The growth in credit and debit card spending slowed in the third quarter, giving more credence to economists’ recent forecasts that Hawaii’s economic expansion is decelerating.
Credit and debit card sales at businesses open at least a year rose 7.5 percent to $702.8 million from $653.8 million in the year-ago period, according to a third-quarter business activity report released today by First Hawaiian Bank, the state’s largest local card processor of merchant services. The increase follows second-quarter growth of 8 percent and first-quarter growth of 10.2 percent.
"While we are encouraged by these continued healthy results, we are beginning to see a slowing of sales growth," said Keith Nagata, First Hawaiian senior vice president and business services division manager.
The bank breaks out spending among 16 industries, and found shipping to have the largest percentage increase at 18.1 percent. Other double-digit percentage gainers were utilities/communications, up 17.6 percent; convenience stores, up 17 percent; and automotive parts, services and accessories, up 12.4 percent.
Hotels had the largest transaction volume at $168.4 million, but credit and debit card spending at hotels increased just 7.4 percent over the third quarter of 2010 and showed only about half the increase from the 15.1 percent gain in the second quarter of this year.

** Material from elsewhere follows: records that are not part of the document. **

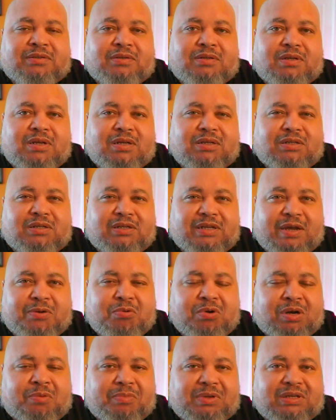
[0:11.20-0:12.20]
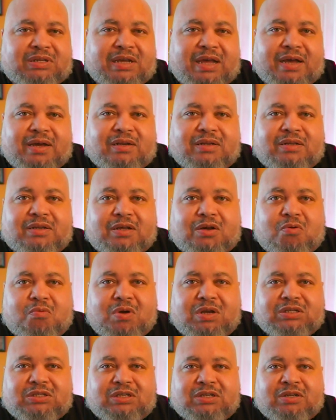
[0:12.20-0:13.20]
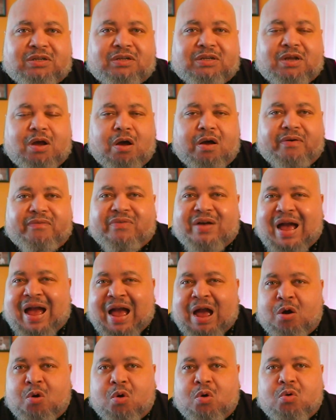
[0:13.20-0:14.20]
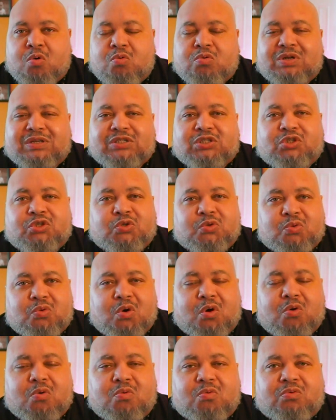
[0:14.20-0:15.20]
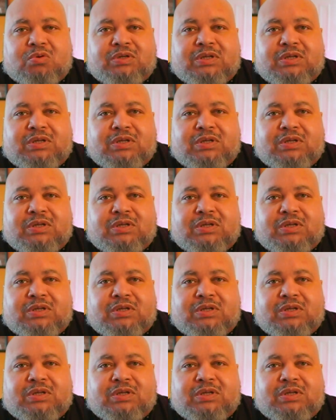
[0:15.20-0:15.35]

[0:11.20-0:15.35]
and today we're going to be tackling the question of how old is too old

Restaurants had the second-largest transaction volume at $102.3 million, up 8.6 percent over the year-earlier period and roughly in line with the 8.2 percent gain in the second quarter of this year.

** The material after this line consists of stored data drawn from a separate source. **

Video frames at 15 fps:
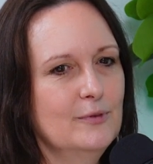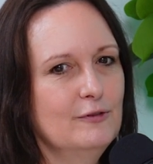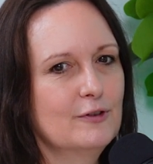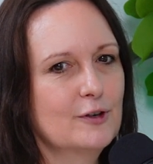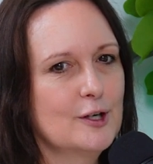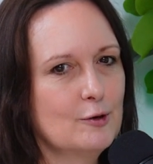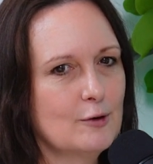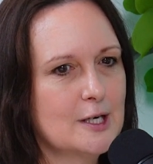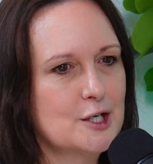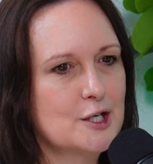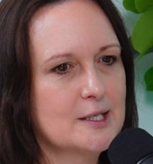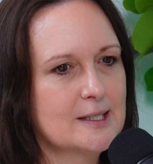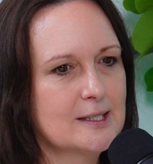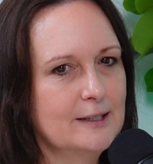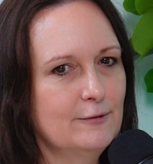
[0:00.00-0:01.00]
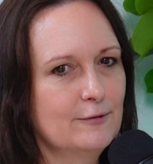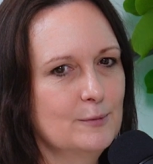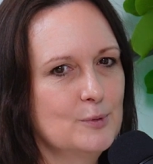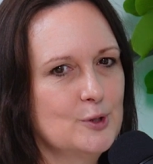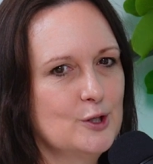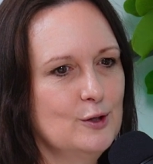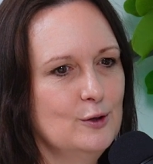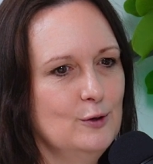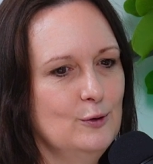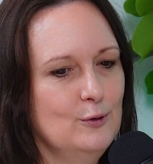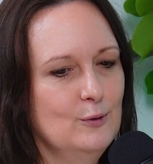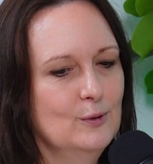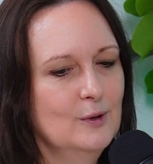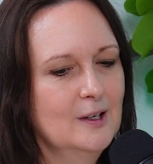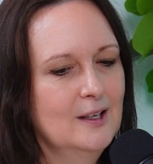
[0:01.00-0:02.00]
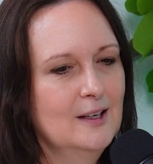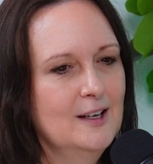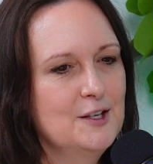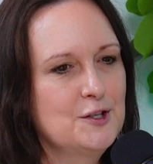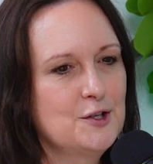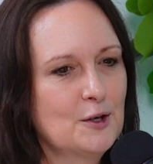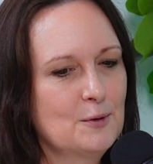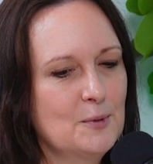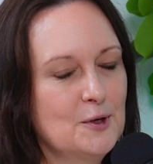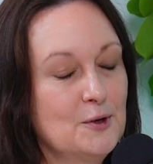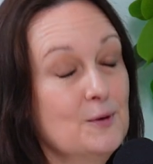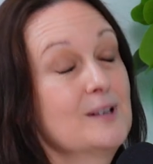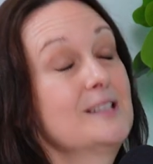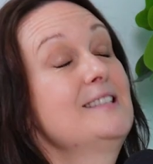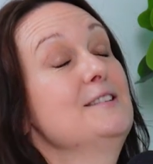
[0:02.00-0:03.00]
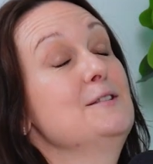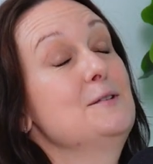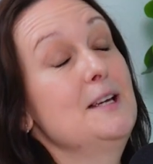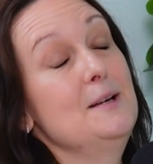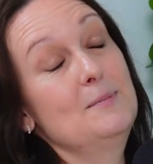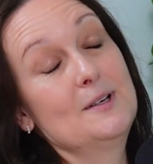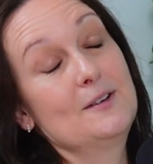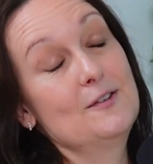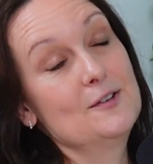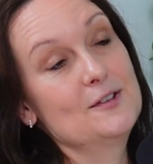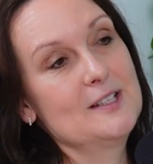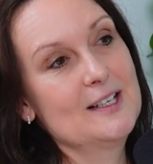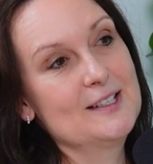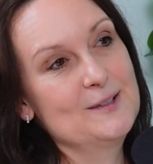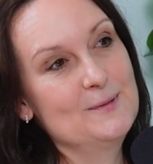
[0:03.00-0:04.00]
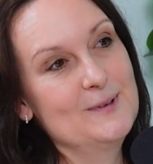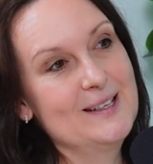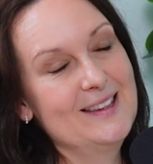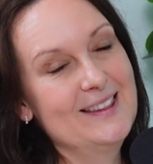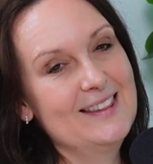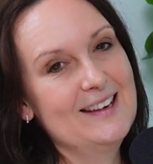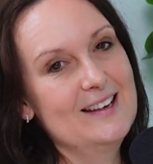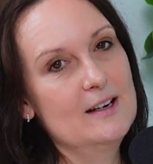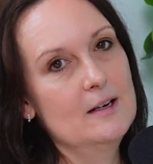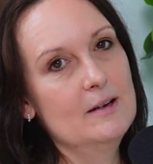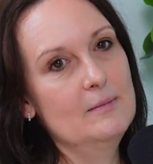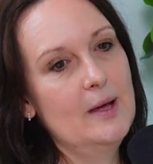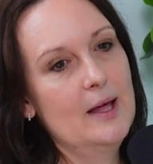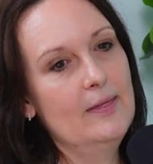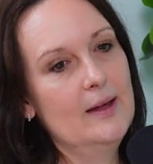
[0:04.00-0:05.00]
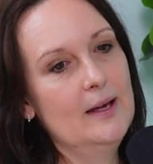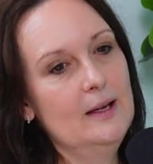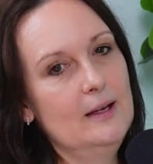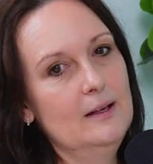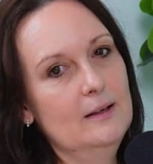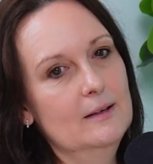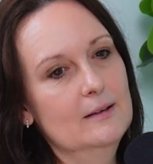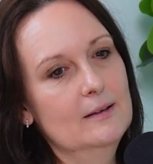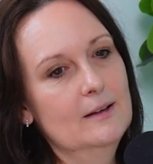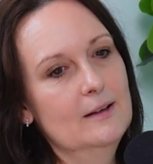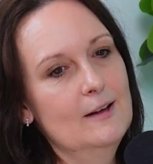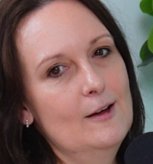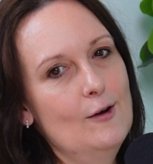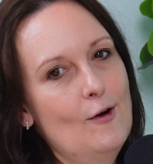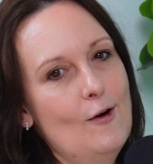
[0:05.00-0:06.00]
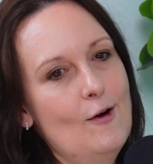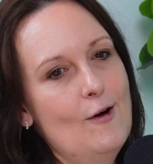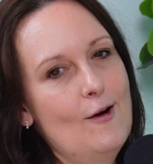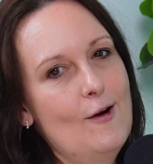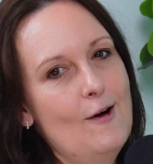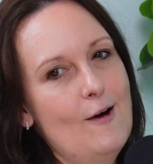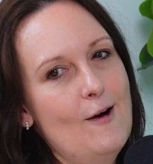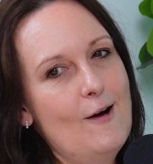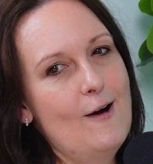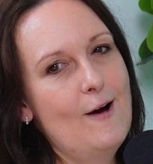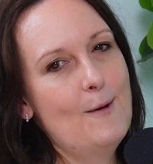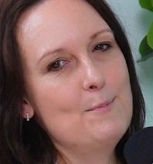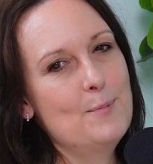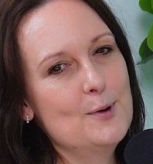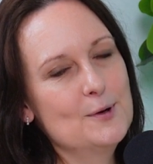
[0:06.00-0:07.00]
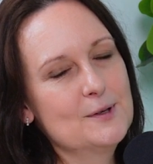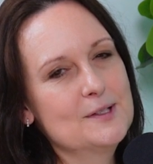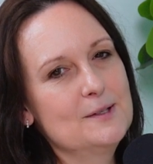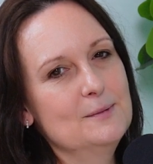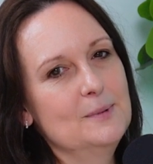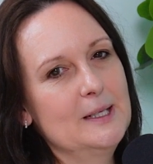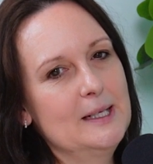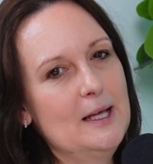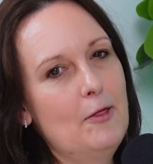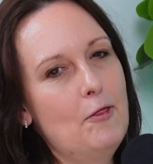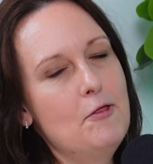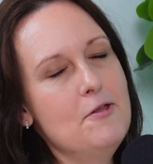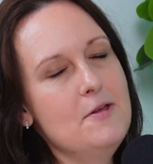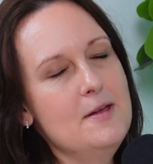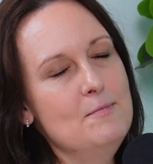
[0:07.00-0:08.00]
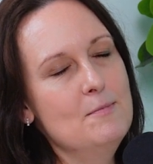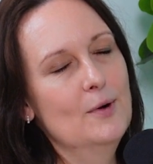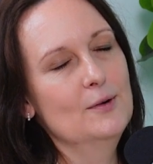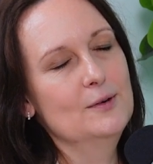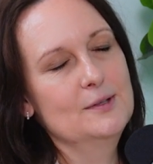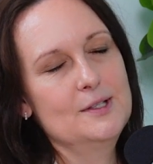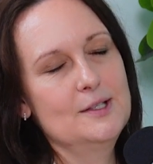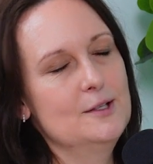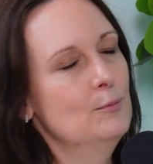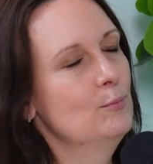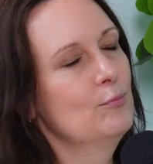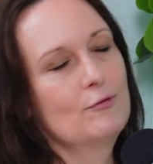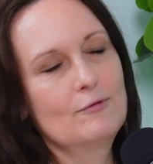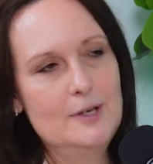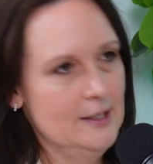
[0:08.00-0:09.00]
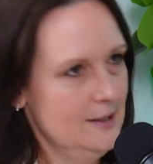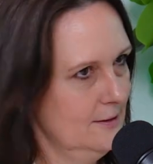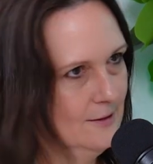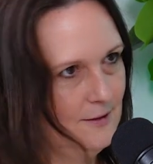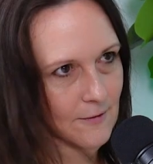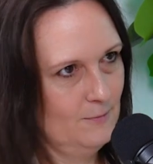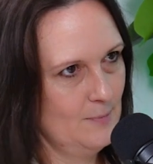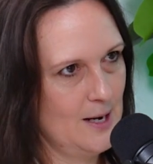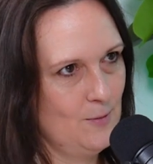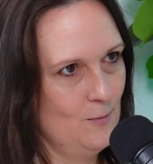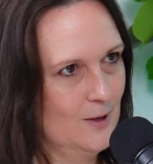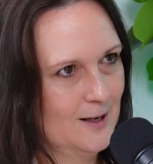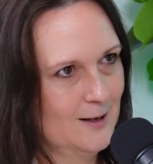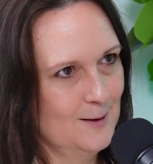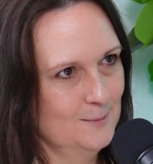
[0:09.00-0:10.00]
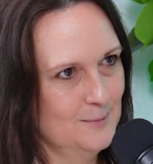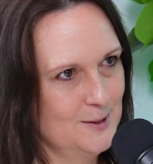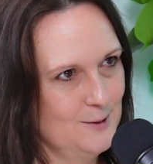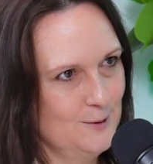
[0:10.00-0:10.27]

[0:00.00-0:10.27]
very graciously from two gentlemen who I still keep in contact with. And they are possibly the most brilliant of men when it comes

"A lot of the things that had been the strongest gainers by category were tourism related and that’s what’s slowing down," First Hawaiian economics adviser Leroy Laney said. "The tourism snapback from the 2008-2009 recession is slowing down because that can’t be sustained at the same rate. I think we will continue to see a leveling off."
While the report showed year-over-year percentage gains in 14 of the 16 sectors it tracks, it doesn’t include the lagging construction sector since credit and debit cards aren’t typically used in that industry. Insurance, which slipped 0.1 percent in transaction volume to $9.5 million, and travel agencies, off 5.7 percent to $31.2 million, were the only sectors where spending decreased from the year-earlier period.
In September, the University of Hawaii Economic Research Organization revised lower its forecast for the state’s inflation-adjusted gross domestic product, the broadest measure of economic activity, to 1.7 percent from 2.6 percent in May.
In August, the state Department of Business, Economic Development & Tourism lowered its GDP forecast to 1.3 percent from 1.6 percent in May.
Laney is expected to be similarly downbeat when he issues his forecast on Nov. 17.
First Hawaiian, the largest bank in the state with assets of more than $15 billion, processed more than $3.8 billion worth of credit and debit card sales transactions in 2010. The bank has more than 7,500 merchant locations throughout Hawaii, Guam and the Commonwealth of the Northern Mariana Islands.